From what you ask, they are both viable.

Due to the nature of your exact question (depending on scale), I would say that the caching layer is completely viable (as long as a clean dataset remains there).

In terms of the abstract set of thoughts that my team works: if it can be trivially obtained, do it in a transformer, which is supplied to connect( transform, bind )( Widget ); .

If it cannot be trivially obtained, caching it makes a lot of sense.

Great examples of this are where you can have 8000 results of unprocessed products, and then a filter slider that works on all kinds of data as a result.
You will want to keep a list of filtered results so that you don’t have to constantly recount it on the fly.

However, to change the page number in the view, it is not necessary to restart all these expensive operations with the filter (i.e., in the conversion), but simply choose which subset of the view has been sliced ​​from the list of all already filtered results.

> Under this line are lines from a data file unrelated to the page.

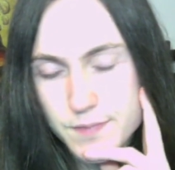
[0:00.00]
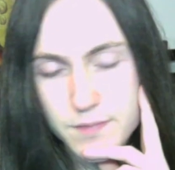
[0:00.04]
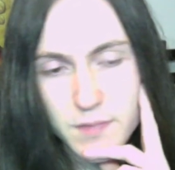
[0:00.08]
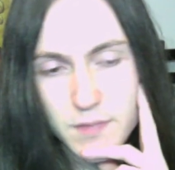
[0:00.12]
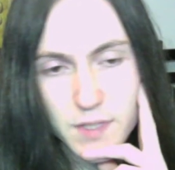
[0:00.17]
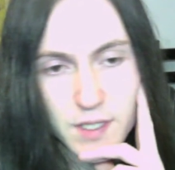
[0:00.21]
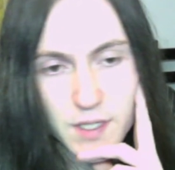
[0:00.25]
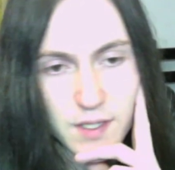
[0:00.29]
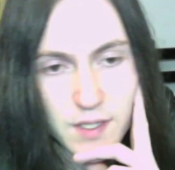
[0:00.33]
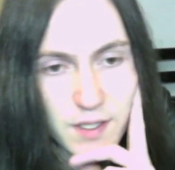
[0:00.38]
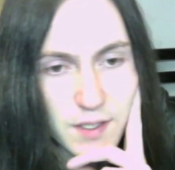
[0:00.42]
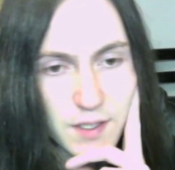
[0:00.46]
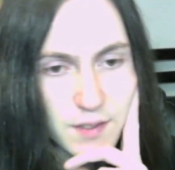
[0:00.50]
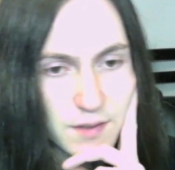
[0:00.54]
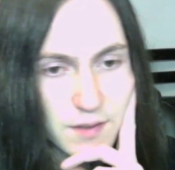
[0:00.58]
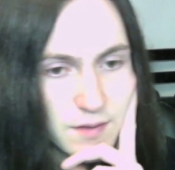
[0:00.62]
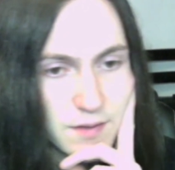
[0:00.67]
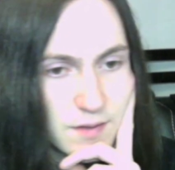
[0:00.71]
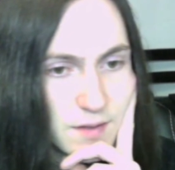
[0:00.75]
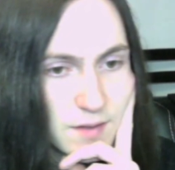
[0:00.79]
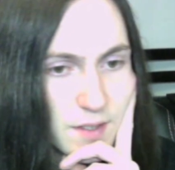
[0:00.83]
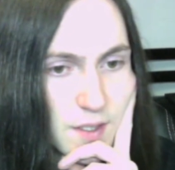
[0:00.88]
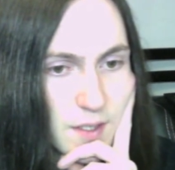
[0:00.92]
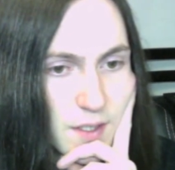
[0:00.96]
I think.
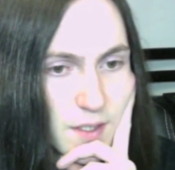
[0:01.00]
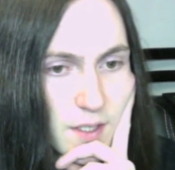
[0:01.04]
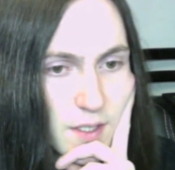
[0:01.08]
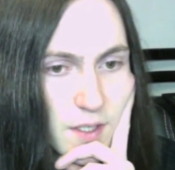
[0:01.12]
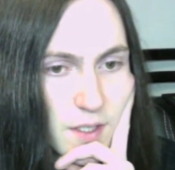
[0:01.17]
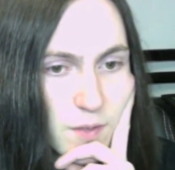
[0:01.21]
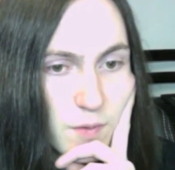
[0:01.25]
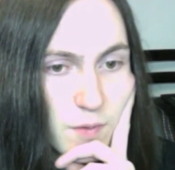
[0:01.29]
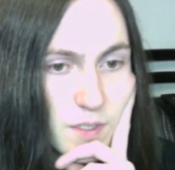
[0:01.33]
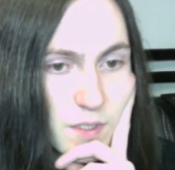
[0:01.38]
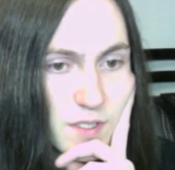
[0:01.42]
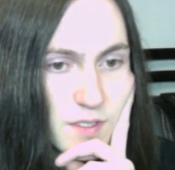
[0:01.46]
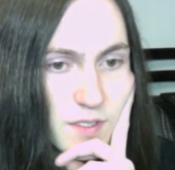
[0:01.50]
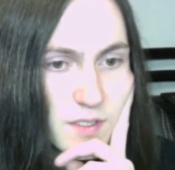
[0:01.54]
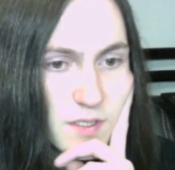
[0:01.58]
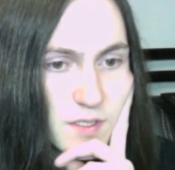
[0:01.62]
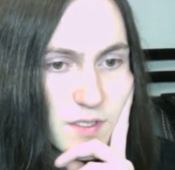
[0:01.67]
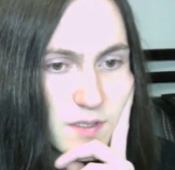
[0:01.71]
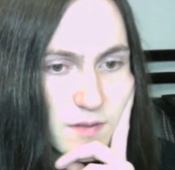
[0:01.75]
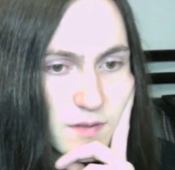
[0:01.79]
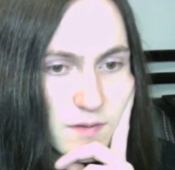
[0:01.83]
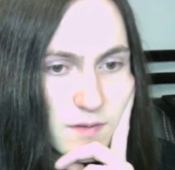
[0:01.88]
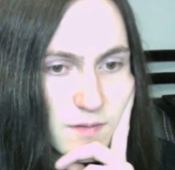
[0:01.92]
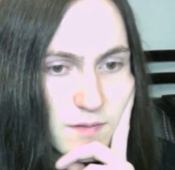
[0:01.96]
When's
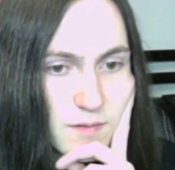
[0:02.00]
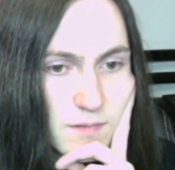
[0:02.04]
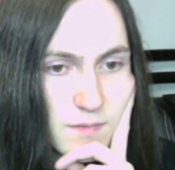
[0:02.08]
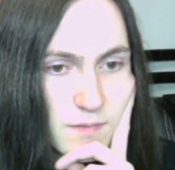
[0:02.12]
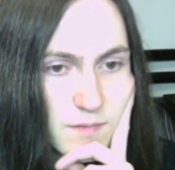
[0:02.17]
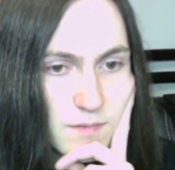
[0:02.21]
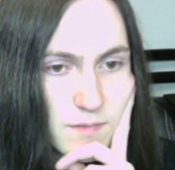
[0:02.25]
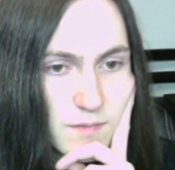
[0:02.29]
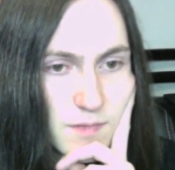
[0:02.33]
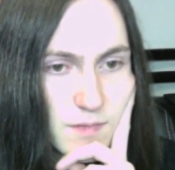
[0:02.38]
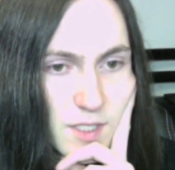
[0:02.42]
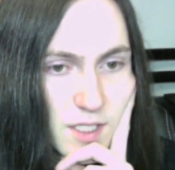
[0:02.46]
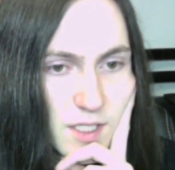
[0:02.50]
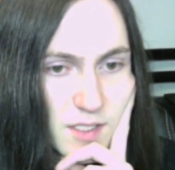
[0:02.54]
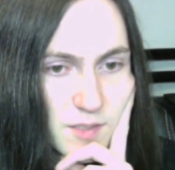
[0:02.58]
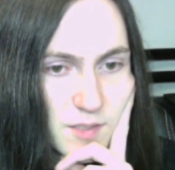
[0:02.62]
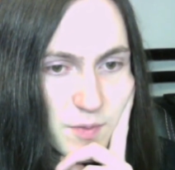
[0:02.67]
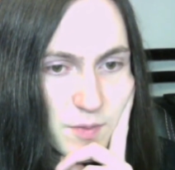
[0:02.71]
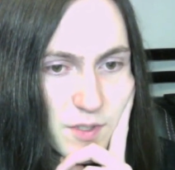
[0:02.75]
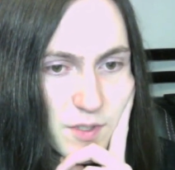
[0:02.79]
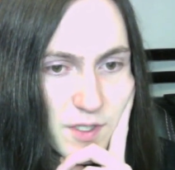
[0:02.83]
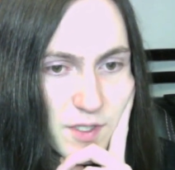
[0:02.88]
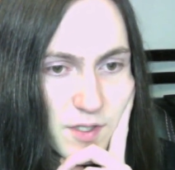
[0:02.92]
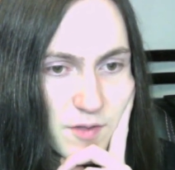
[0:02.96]
the next
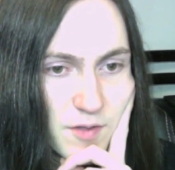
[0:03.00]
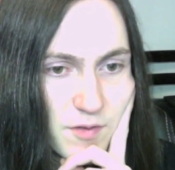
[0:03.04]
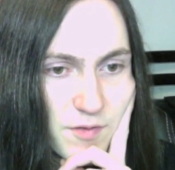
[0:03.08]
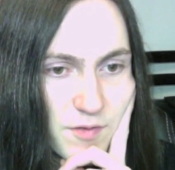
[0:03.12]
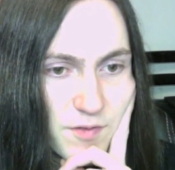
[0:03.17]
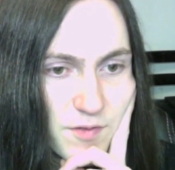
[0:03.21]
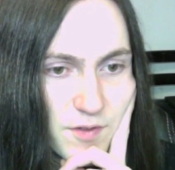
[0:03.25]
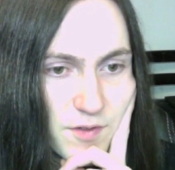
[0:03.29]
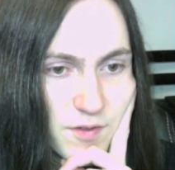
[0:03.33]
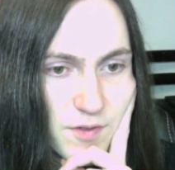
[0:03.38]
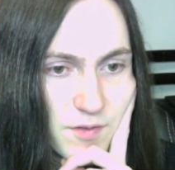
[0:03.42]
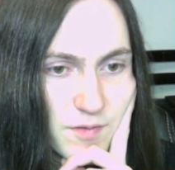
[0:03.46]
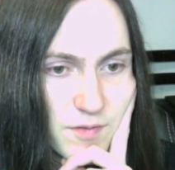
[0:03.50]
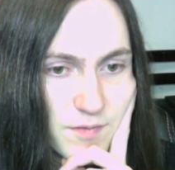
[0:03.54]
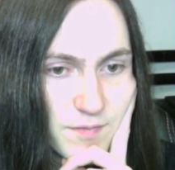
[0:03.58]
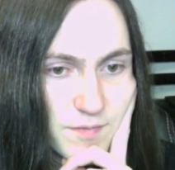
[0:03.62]
Plinkett review?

This is one step further than what you are asking for, but my other suggestion would be to "organize using the interface": be careful that you rotate the general data from the "branch" or "api" of specific branches of the tree and move them to ordinary place if they are really common things.

To mutate an object in two different places, synchronizing with each other would be painful.

 { searchPage: { user }, landingPage: { user }, checkoutPage: { user } } 

According to the user interface, this will be very painful.

So ... transform what you can use, you can cache what you cannot, rotate what is usually close to the root.